Mariana Ximenes résout toute la charge émotionnelle de la scène uniquement avec des ressources physiques : la main qui hésite sur le verre, le menton qui se bloque et la gorgée qui descend de travers. La voix sort contenue, et c'est précisément cette retenue qui fait hurler le corps. L'article souligne qu'il n'existe pas de plan serré qui sauve un acteur dans cette situation, et que Mariana démontre avoir cette compétence depuis longtemps.
Le personnage de Dora avait tout pour être secondaire dans l'intrigue. C'est l'épouse d'un des méchants, servant de règle pour mesurer l'ampleur des dégâts causés par les autres personnages. Ce serait un rôle qui ne rendrait normalement que deux scènes fortes et une belle robe.

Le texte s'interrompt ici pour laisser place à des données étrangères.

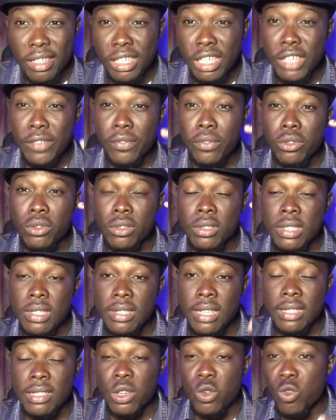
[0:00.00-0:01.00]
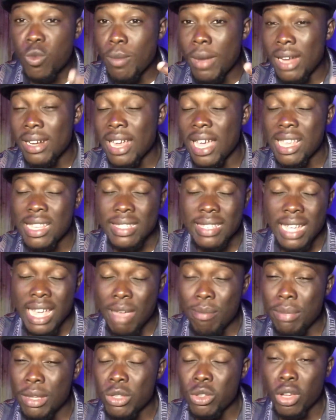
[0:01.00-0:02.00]
If you notice that a woman has the
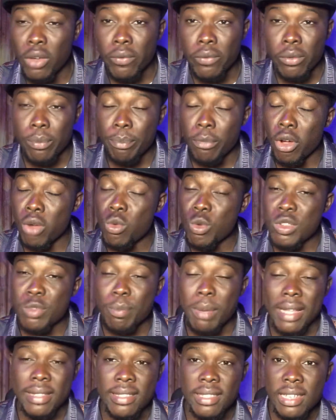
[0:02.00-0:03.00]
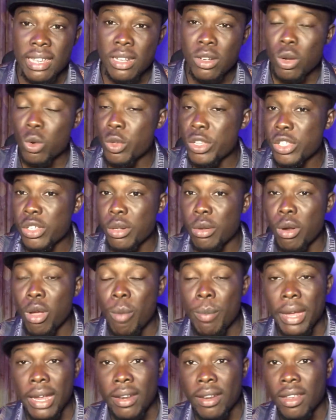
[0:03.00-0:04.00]
habit of always partying, always
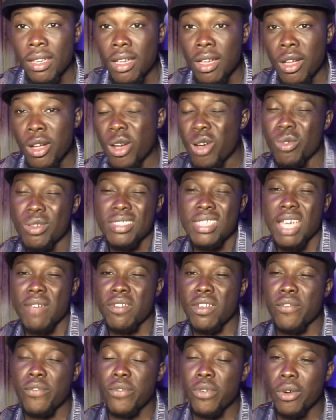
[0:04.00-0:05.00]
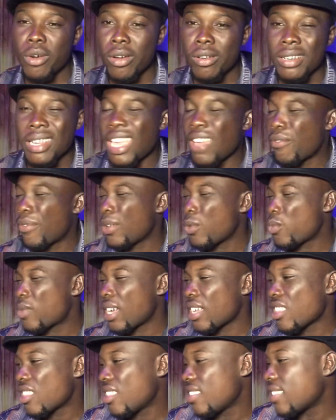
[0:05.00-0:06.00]
clubbing, always having fun, every
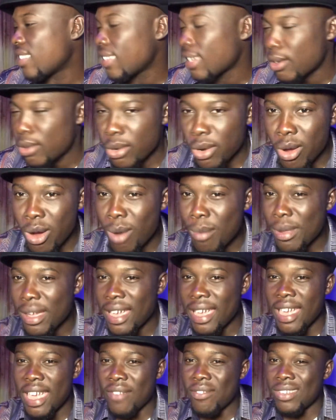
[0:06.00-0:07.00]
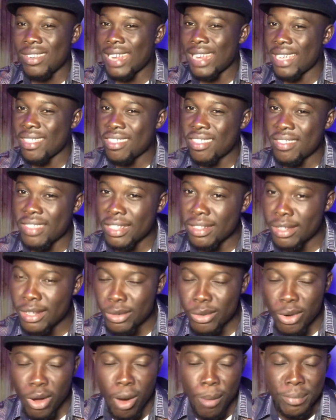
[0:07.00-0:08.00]
weekend she's in the club, every night she's in the
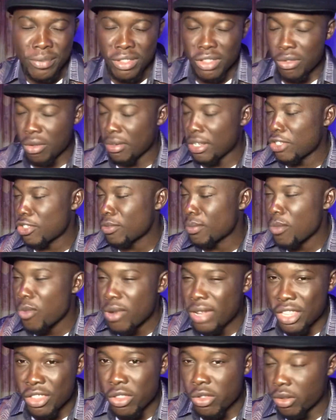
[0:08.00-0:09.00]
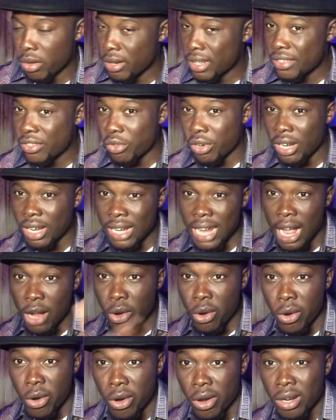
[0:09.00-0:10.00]
club, she's always smoking, she's always drinking
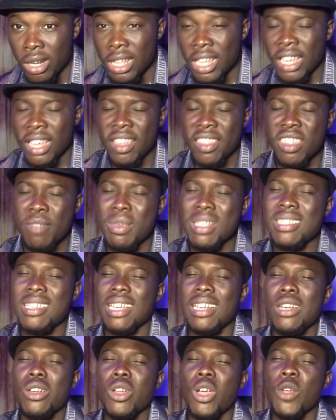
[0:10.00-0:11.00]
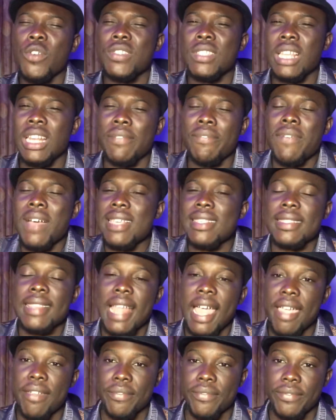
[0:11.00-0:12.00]
alcohol, she basically loves the fast
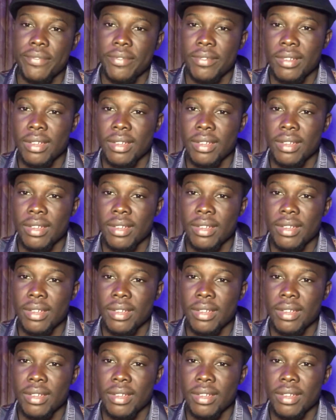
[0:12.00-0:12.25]
life.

Mariana Ximenes est habituée au centre des intrigues, ayant été aussi bien héroïne que méchante dans plusieurs telenovelas et connaissant bien le poids de porter une histoire de vingt heures. Accepter Dora signifiait, en théorie, accepter la marge de la narration. Cependant, l'article conclut que quand une actriz est bonne, il n'existe pas de rôle secondaire.